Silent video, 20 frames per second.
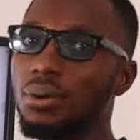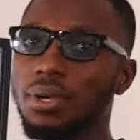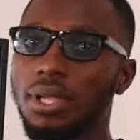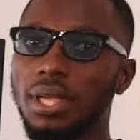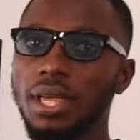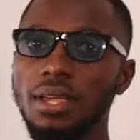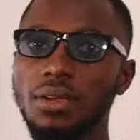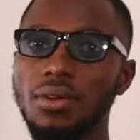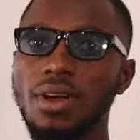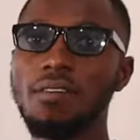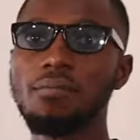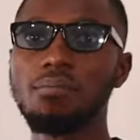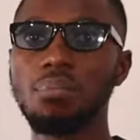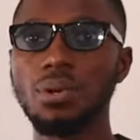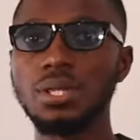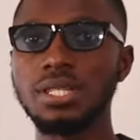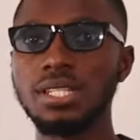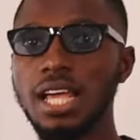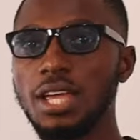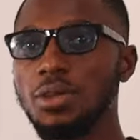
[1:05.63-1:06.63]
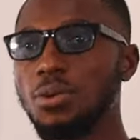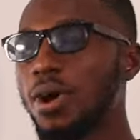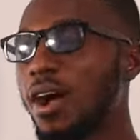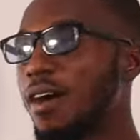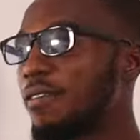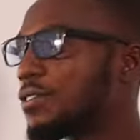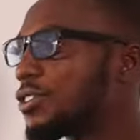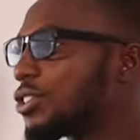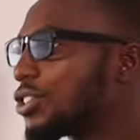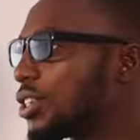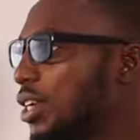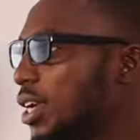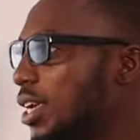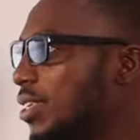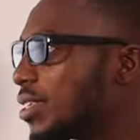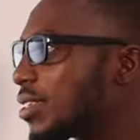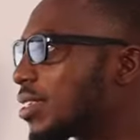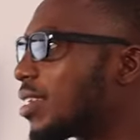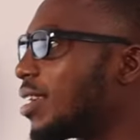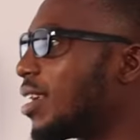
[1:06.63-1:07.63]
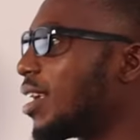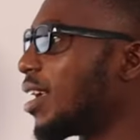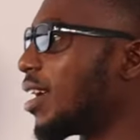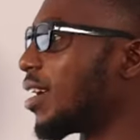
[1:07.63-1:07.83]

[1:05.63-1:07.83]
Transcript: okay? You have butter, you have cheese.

==========

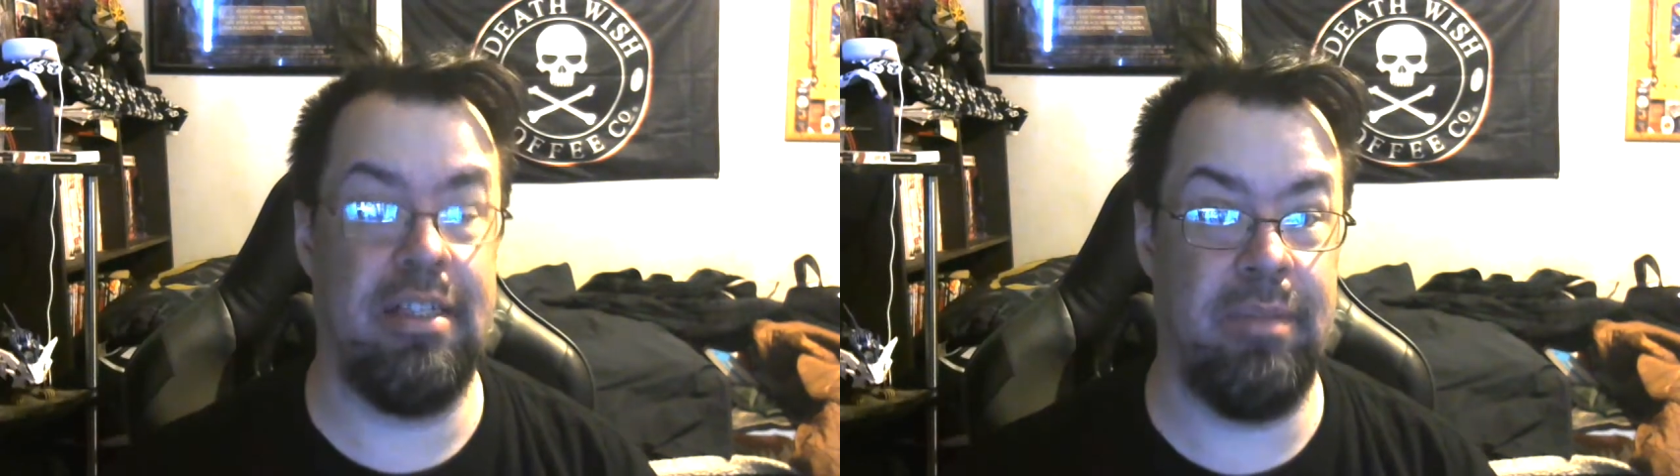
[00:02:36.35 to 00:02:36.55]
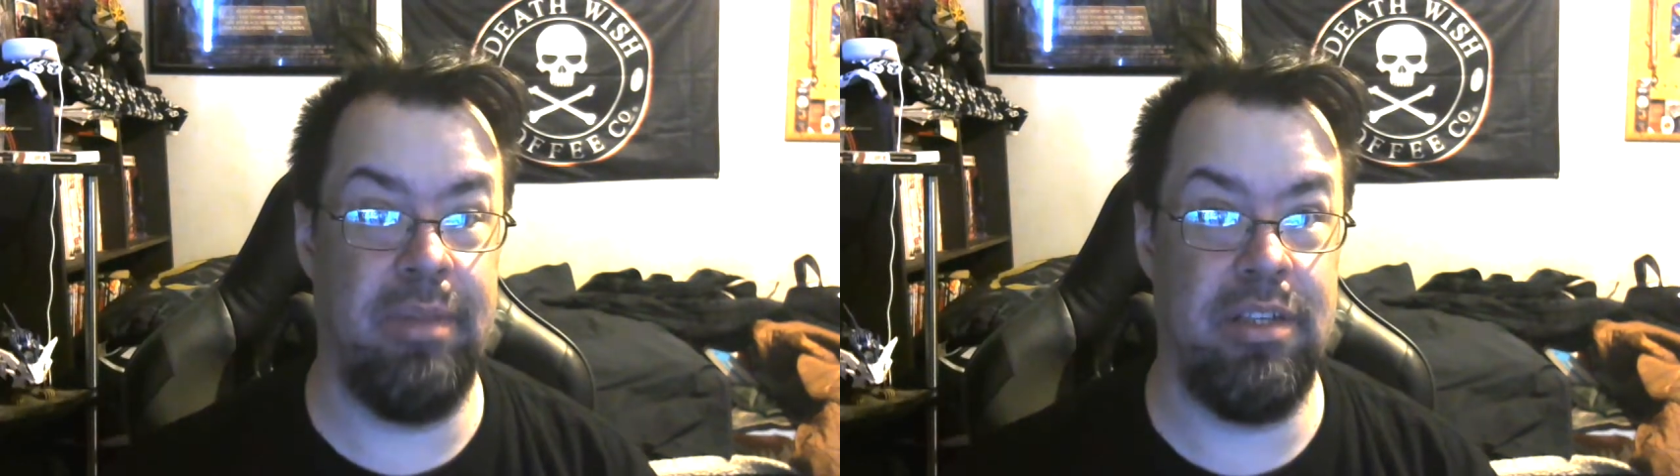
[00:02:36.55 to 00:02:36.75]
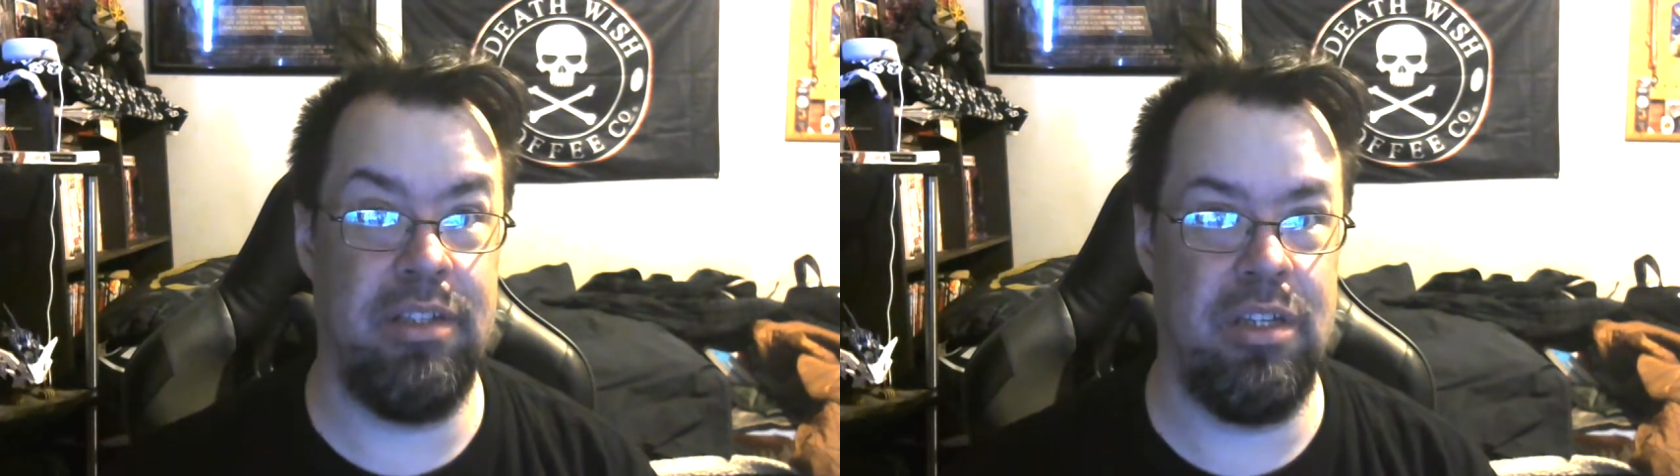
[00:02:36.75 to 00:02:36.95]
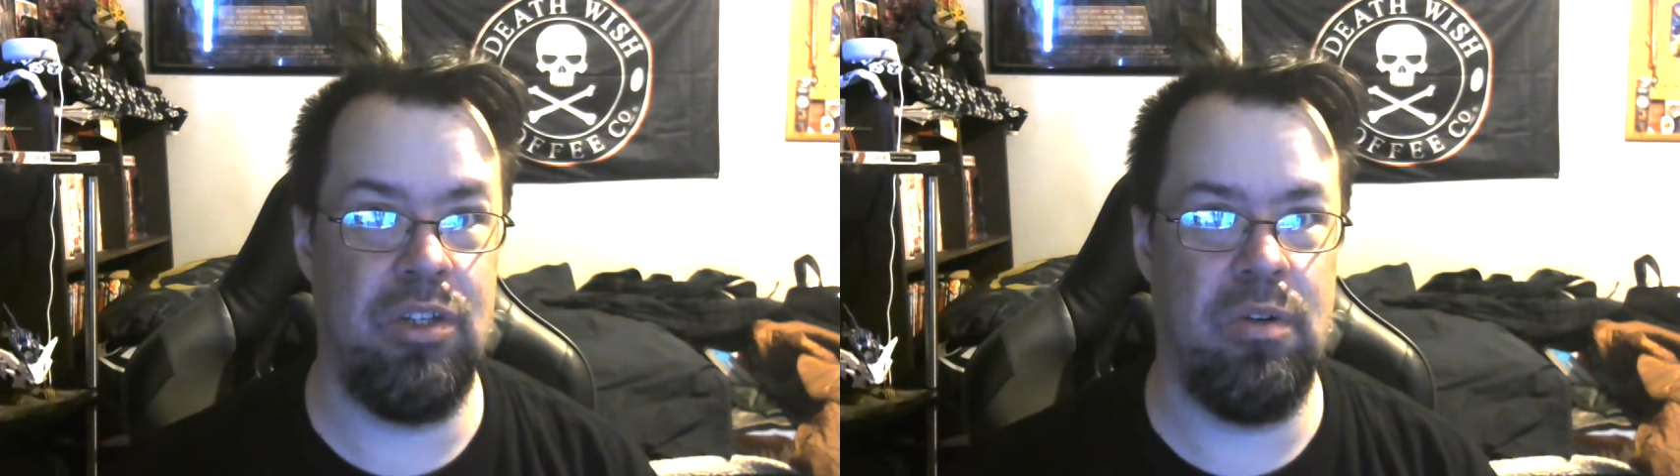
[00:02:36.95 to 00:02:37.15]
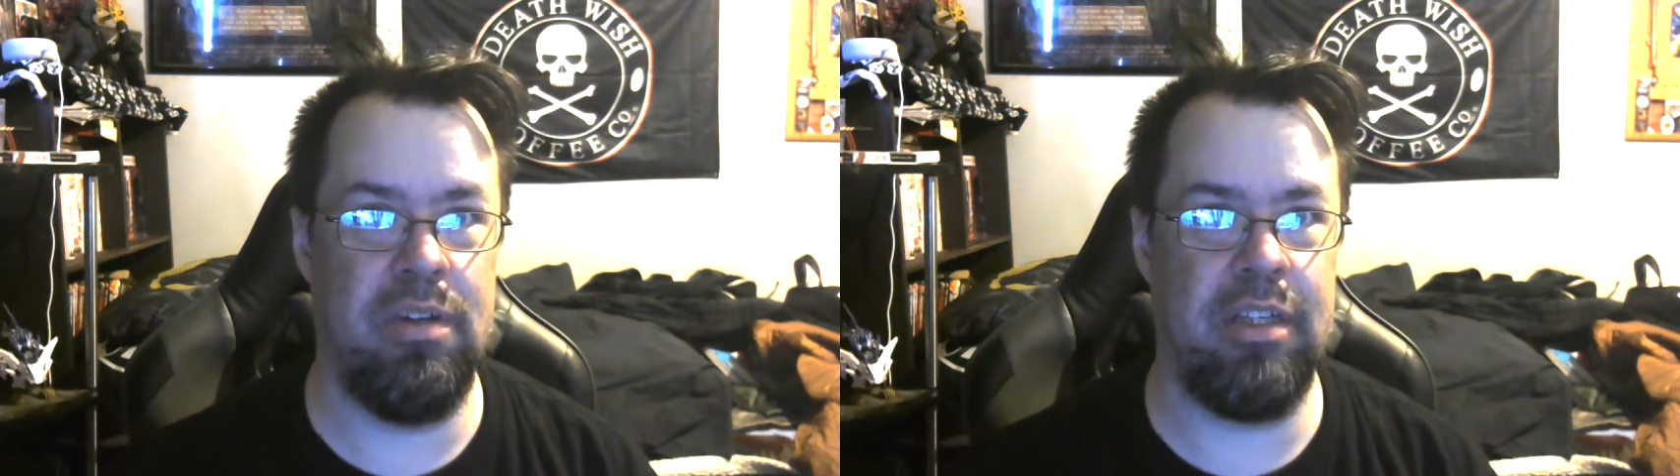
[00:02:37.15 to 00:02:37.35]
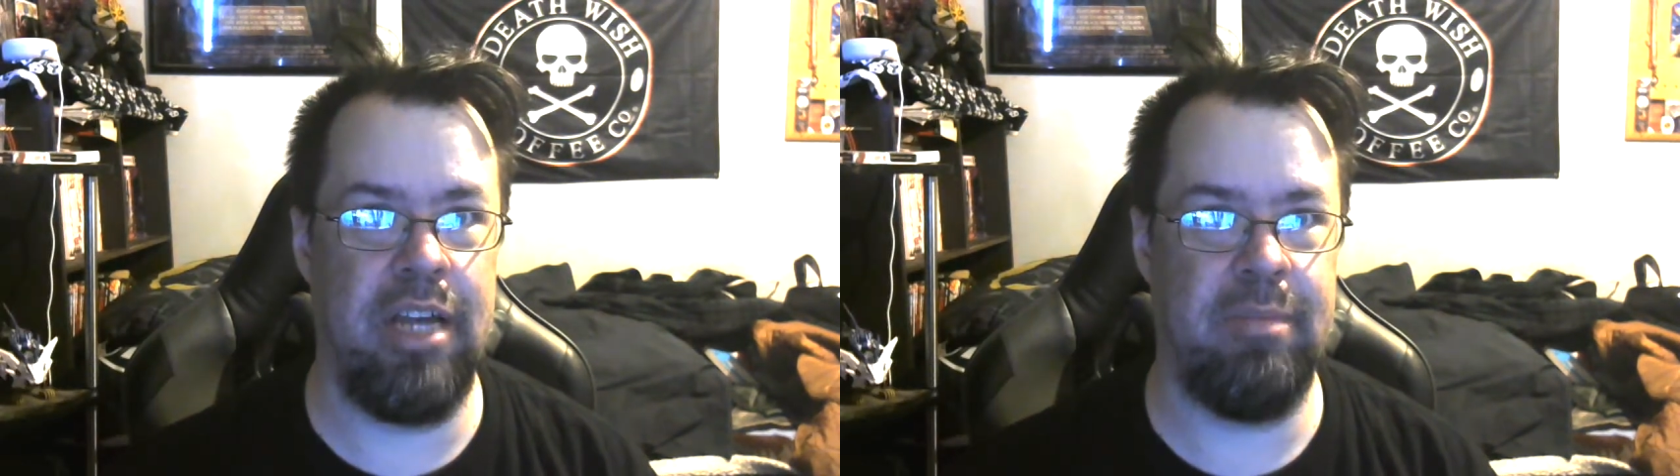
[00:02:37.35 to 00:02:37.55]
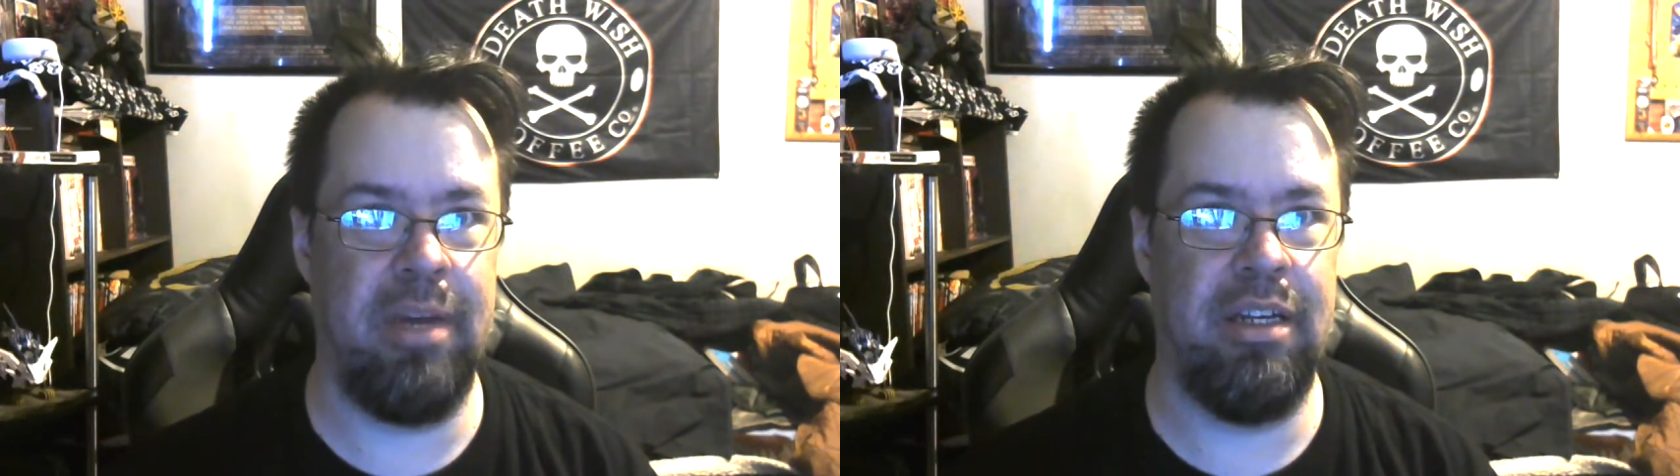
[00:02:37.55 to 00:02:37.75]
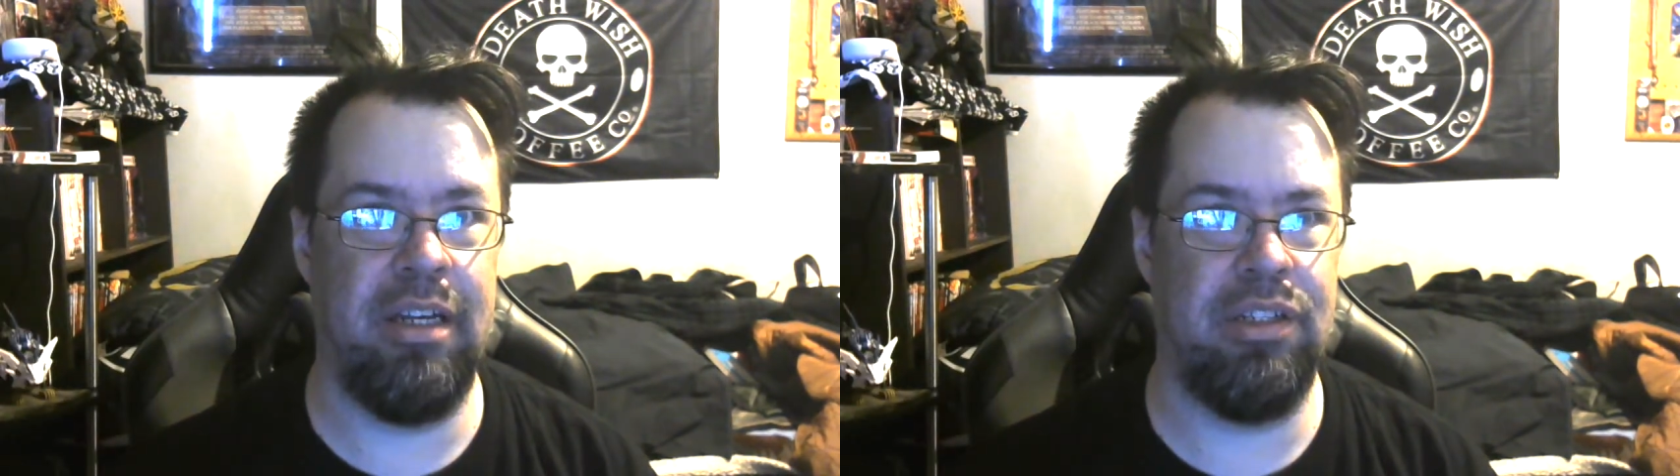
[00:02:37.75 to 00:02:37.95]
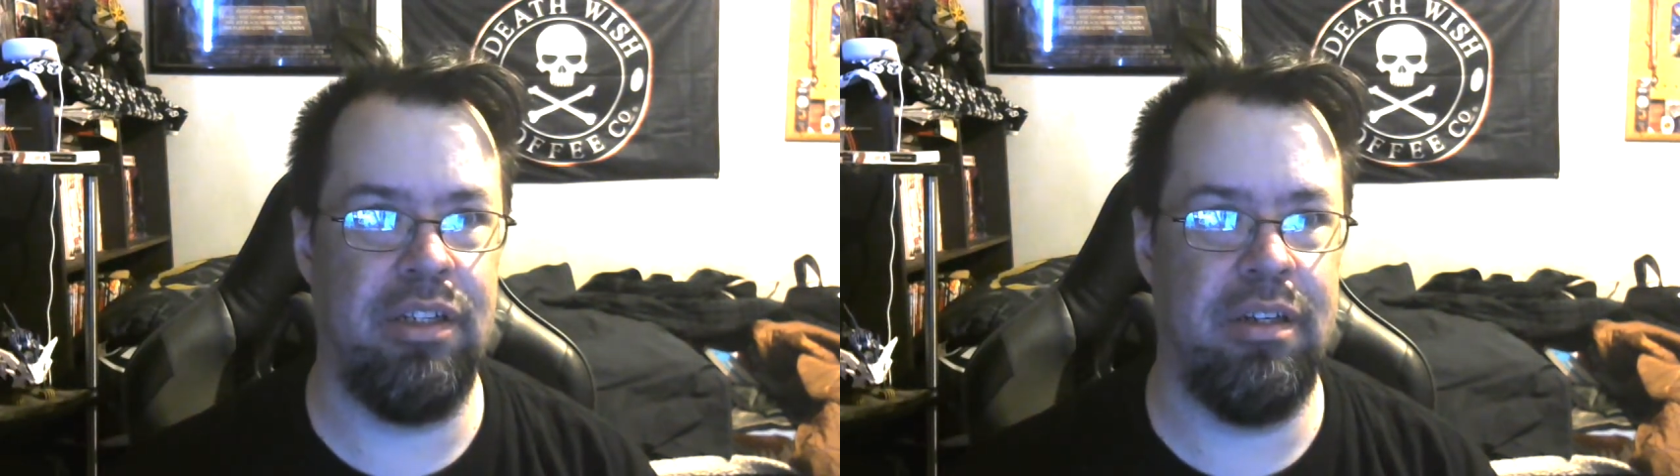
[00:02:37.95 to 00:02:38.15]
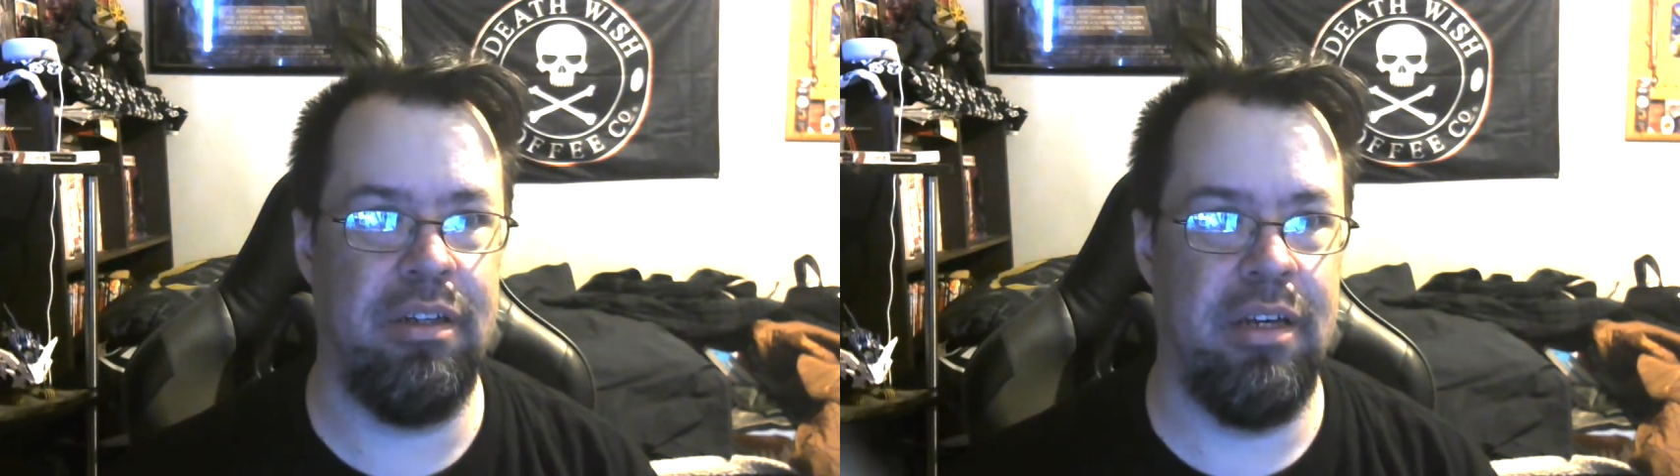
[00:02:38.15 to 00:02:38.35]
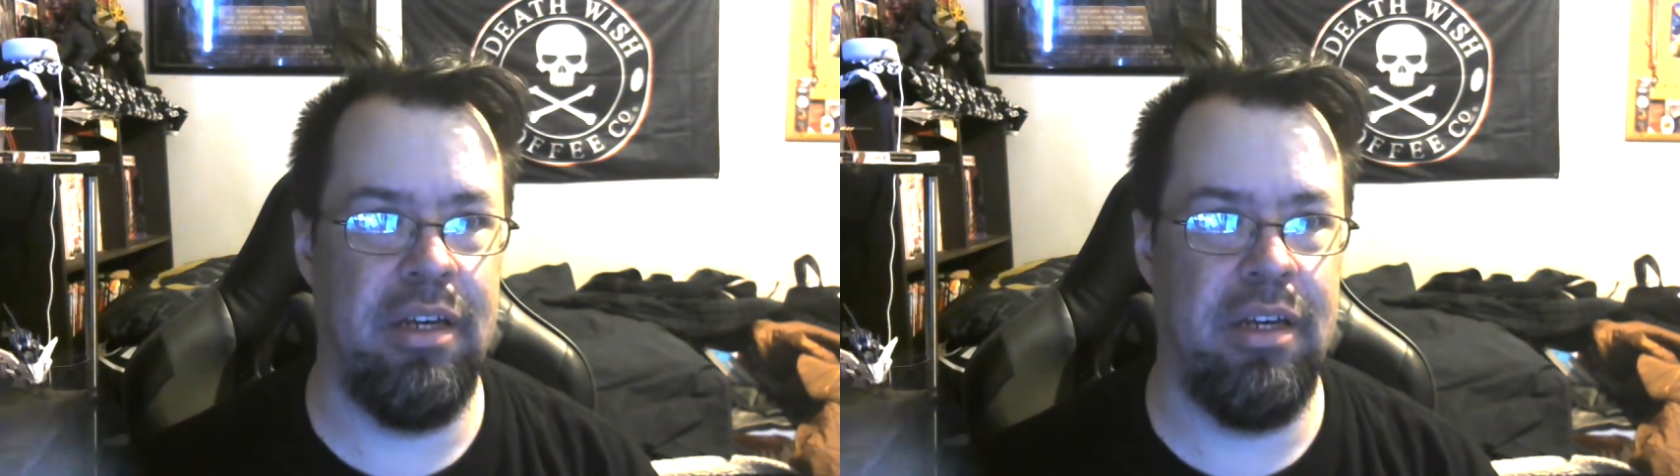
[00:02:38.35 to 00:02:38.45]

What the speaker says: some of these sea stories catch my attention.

==========

I would like the exact lines from the data above, starting with the one that holds "[00:02:36.35 to 00:02:36.55]" and going on through the one that holds "What the speaker", without the pictures.

[00:02:36.35 to 00:02:36.55]
[00:02:36.55 to 00:02:36.75]
[00:02:36.75 to 00:02:36.95]
[00:02:36.95 to 00:02:37.15]
[00:02:37.15 to 00:02:37.35]
[00:02:37.35 to 00:02:37.55]
[00:02:37.55 to 00:02:37.75]
[00:02:37.75 to 00:02:37.95]
[00:02:37.95 to 00:02:38.15]
[00:02:38.15 to 00:02:38.35]
[00:02:38.35 to 00:02:38.45]

What the speaker says: some of these sea stories catch my attention.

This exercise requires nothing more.